In the somewhat tired genre of British movies that focus on plucky working class folks winning contests and defying mores (The Full Monty, Billy Elliot, Brassed Off, etc.) the politics of class conflict are usually sublimated by the up-from-our-bootstraps plotlines. It’s actually kind of sinister how those films trivialize the experience of British coal miners, pensioners and factory workers. But while Pride, about a group of gay activists in London who set out to help striking miners in Wales in 1984, is firmly in that genre and suffers a bit for it, the film is actually about and never shies away from politics – labor politics, gay politics and the messiness of solidarity. This is not to say the film, the winner of the Queer Palm at Cannes, is a political dirge; it’s also a comedy, a romp and a tear-jerker.
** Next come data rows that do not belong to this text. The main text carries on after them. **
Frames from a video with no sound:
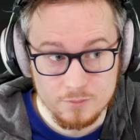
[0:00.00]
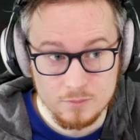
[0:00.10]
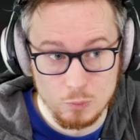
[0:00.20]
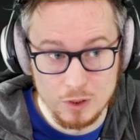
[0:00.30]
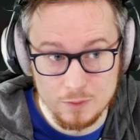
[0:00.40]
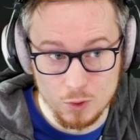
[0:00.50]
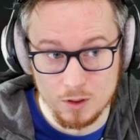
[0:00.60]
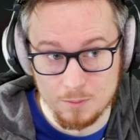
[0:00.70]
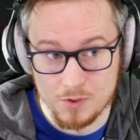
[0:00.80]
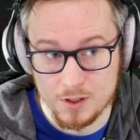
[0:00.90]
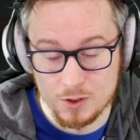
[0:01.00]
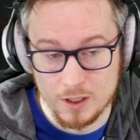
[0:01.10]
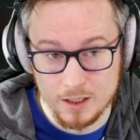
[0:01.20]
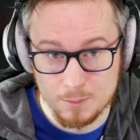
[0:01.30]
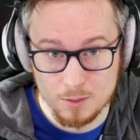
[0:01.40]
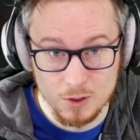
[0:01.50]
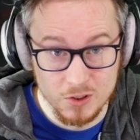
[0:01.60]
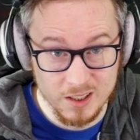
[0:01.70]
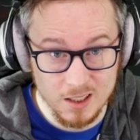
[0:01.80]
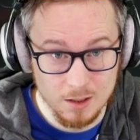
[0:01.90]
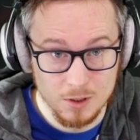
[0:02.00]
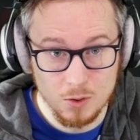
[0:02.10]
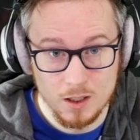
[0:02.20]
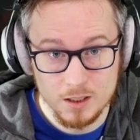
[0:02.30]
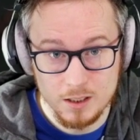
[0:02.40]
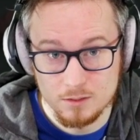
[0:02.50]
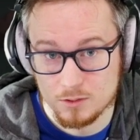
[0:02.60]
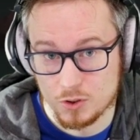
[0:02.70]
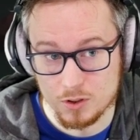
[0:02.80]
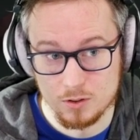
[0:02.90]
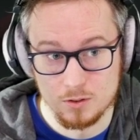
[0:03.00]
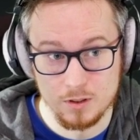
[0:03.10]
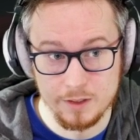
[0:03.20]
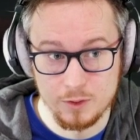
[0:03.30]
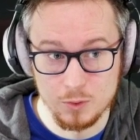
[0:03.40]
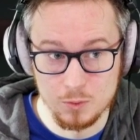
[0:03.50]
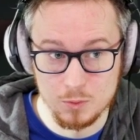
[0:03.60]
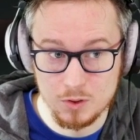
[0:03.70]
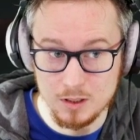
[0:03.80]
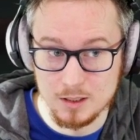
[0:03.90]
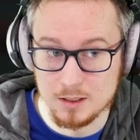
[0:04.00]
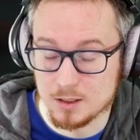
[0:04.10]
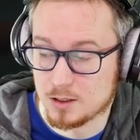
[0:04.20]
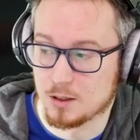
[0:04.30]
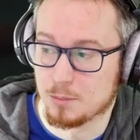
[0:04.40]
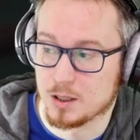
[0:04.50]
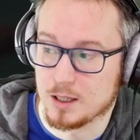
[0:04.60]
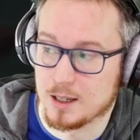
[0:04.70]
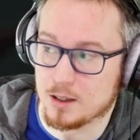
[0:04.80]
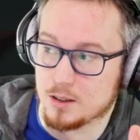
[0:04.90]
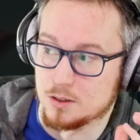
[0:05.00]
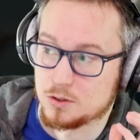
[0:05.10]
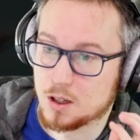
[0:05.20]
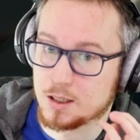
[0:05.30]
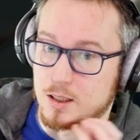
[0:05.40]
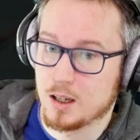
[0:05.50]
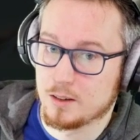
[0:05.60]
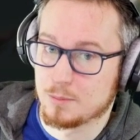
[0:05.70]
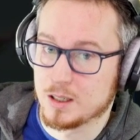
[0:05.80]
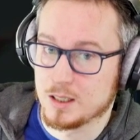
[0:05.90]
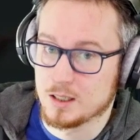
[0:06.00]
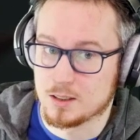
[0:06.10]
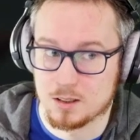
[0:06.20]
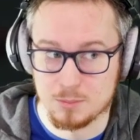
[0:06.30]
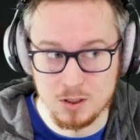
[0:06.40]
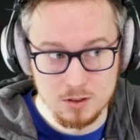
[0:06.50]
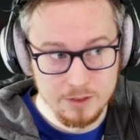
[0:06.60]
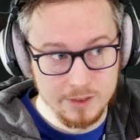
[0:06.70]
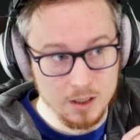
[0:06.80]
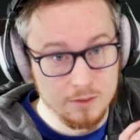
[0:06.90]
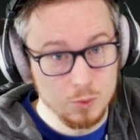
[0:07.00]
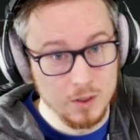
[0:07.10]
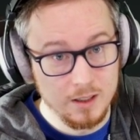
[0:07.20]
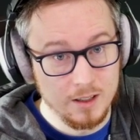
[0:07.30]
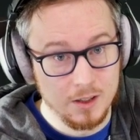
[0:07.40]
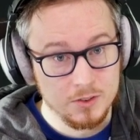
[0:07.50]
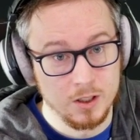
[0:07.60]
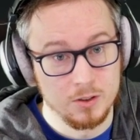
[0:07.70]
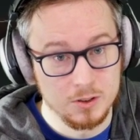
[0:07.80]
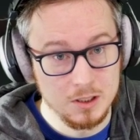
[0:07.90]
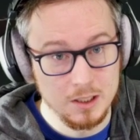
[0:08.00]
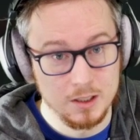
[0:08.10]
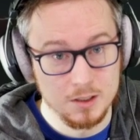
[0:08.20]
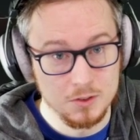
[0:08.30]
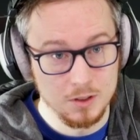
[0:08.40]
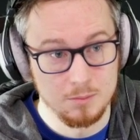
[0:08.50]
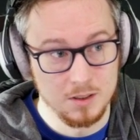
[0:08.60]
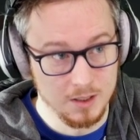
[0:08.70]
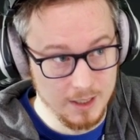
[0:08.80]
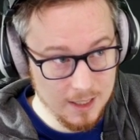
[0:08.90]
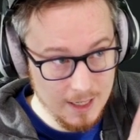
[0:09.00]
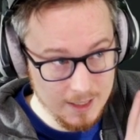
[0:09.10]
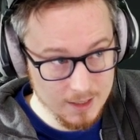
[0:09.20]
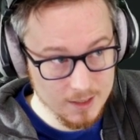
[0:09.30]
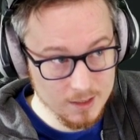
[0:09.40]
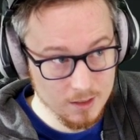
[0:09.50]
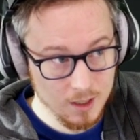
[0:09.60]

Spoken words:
reforms that try to promote income equality. So if you see that somebody has a ton of money and somebody's living off $20,000 a year, you can be like, hey,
In 1984 gay activism was radical and very lefty and the labor movement was in its worst crisis since the Depression. Part of the Thatcher government’s economic strategy was the drastic reduction of subsidies for the nationalized mining industry, and when it was announced that the government would shut down 70 pits, the entire mining workforce went on strike. Since long term strikes are exceedingly rare in the United States nowadays, we forget that the strikers are going without pay (since union-supplied “strike pay” is very low, if it exists), and that means there’s no money for things like food.
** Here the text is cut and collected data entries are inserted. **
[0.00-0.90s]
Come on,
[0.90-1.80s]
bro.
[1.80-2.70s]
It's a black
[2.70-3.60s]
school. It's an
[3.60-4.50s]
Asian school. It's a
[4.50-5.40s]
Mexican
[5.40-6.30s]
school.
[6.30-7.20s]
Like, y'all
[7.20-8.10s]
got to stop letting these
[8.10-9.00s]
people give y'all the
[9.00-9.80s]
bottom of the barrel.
The eager gay activists in London who decided to help the miners do so by raising money to give the strikers for food, clothing and other sundries. The activists – young gay socialist Mark Ashton (Ben Schnetzer), aging disco queen Jonathan Blake (Dominic West), college boy Joe (George McKay), lonely lesbian Steph (Faye Marsay), among others – raised a good sum of money for a group of striking miners in a randomly chosen town in Wales. When they tell the strike committee in that town about their work, their sweet, unassuming representative (Paddy Considine) invites them to visit. The activists agree and then realize just how terrifying they are, since rural Wales is not known for its friendliness to queer city folk. While they are warmly welcomed by town elders Cliff (Bill Nighy) and Hefina (Imelda Staunton) and plucky, young miner wife Siân James (Monica Dolan), many of the other townspeople are threatened and threatening.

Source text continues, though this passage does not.